Still, as we’ve discussed in other articles, U.S. fracking may well be just a moment in time for the nation’s energy needs. That is, much fracking was funded with low-interest, “cheap” money all through the 2010s, courtesy of U.S. monetary policy and a long list of circumstances that are unique to the American oil patch.

And even the best U.S. operations face severe headwinds from anti-fracking and anti-carbon policymakers from the local end to the state capitol in Denver and to far off Washington D.C. It’s an uphill climb for even the best of operations.

Of course, the broader question remains of how the U.S. will remain an energized society. The U.S. uses about 20 million barrels of oil per day. It has to come from somewhere.

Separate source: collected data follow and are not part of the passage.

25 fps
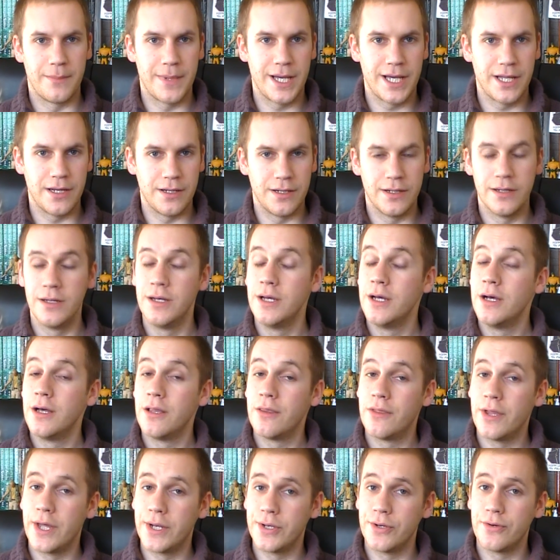manor,
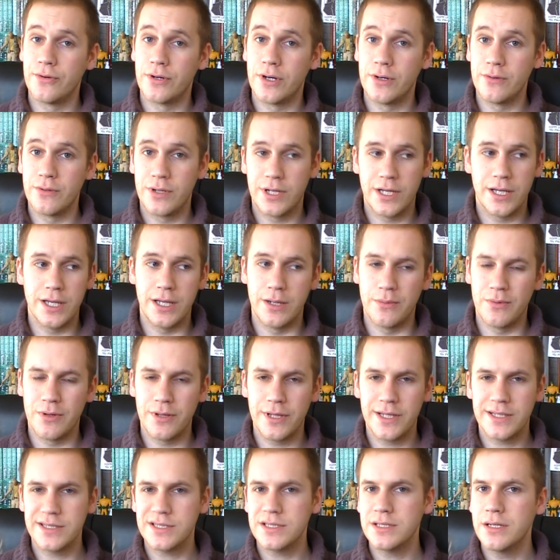then you're okay. Well,
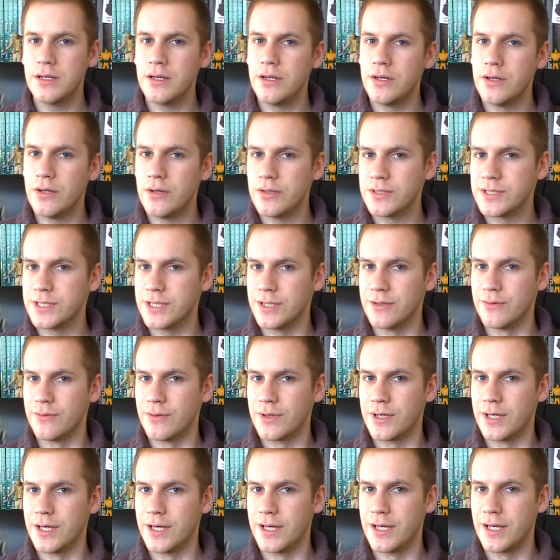that's not
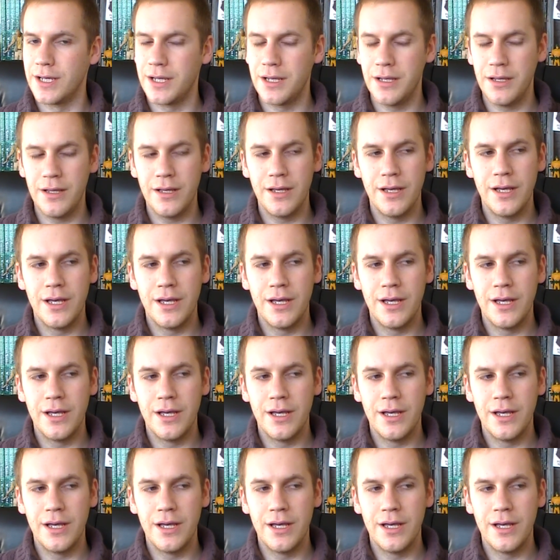okay.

Looking ahead, how will we keep the wheels rolling and the lights on?

From the standpoint of history, that trip to the Cemex quarry and Noble well pads represented about 150 years of human ingenuity and effort to come up with all the ideas and technology that makes this work.

And clearly, we have people in power right now who want to toss it all out, starting yesterday, and which will make for a rough time tomorrow.

We’ll see how this unfolds. It’s all a story yet to be written.

I’ll end with one last interesting point. 

Remember that Fort Hayes Limestone I mentioned earlier, which Cemex quarries? It turns out that quite a bit of it goes back down into the Niobrara — and I mean literally. 

That is, Cemex is a major cement supplier to well-completion businesses that serve the oil industry across Colorado. Limestone goes from quarry to kiln to cement, which the likes of Halliburton (HAL: NYSE) then pumps down into the ground to secure the steel pipe that makes a well. 

It’s kind of funny how geology works in real life. And how geology makes the rest of life possible as well.

And on that note, I rest my case.

That’s all for now… Thank you for subscribing and reading.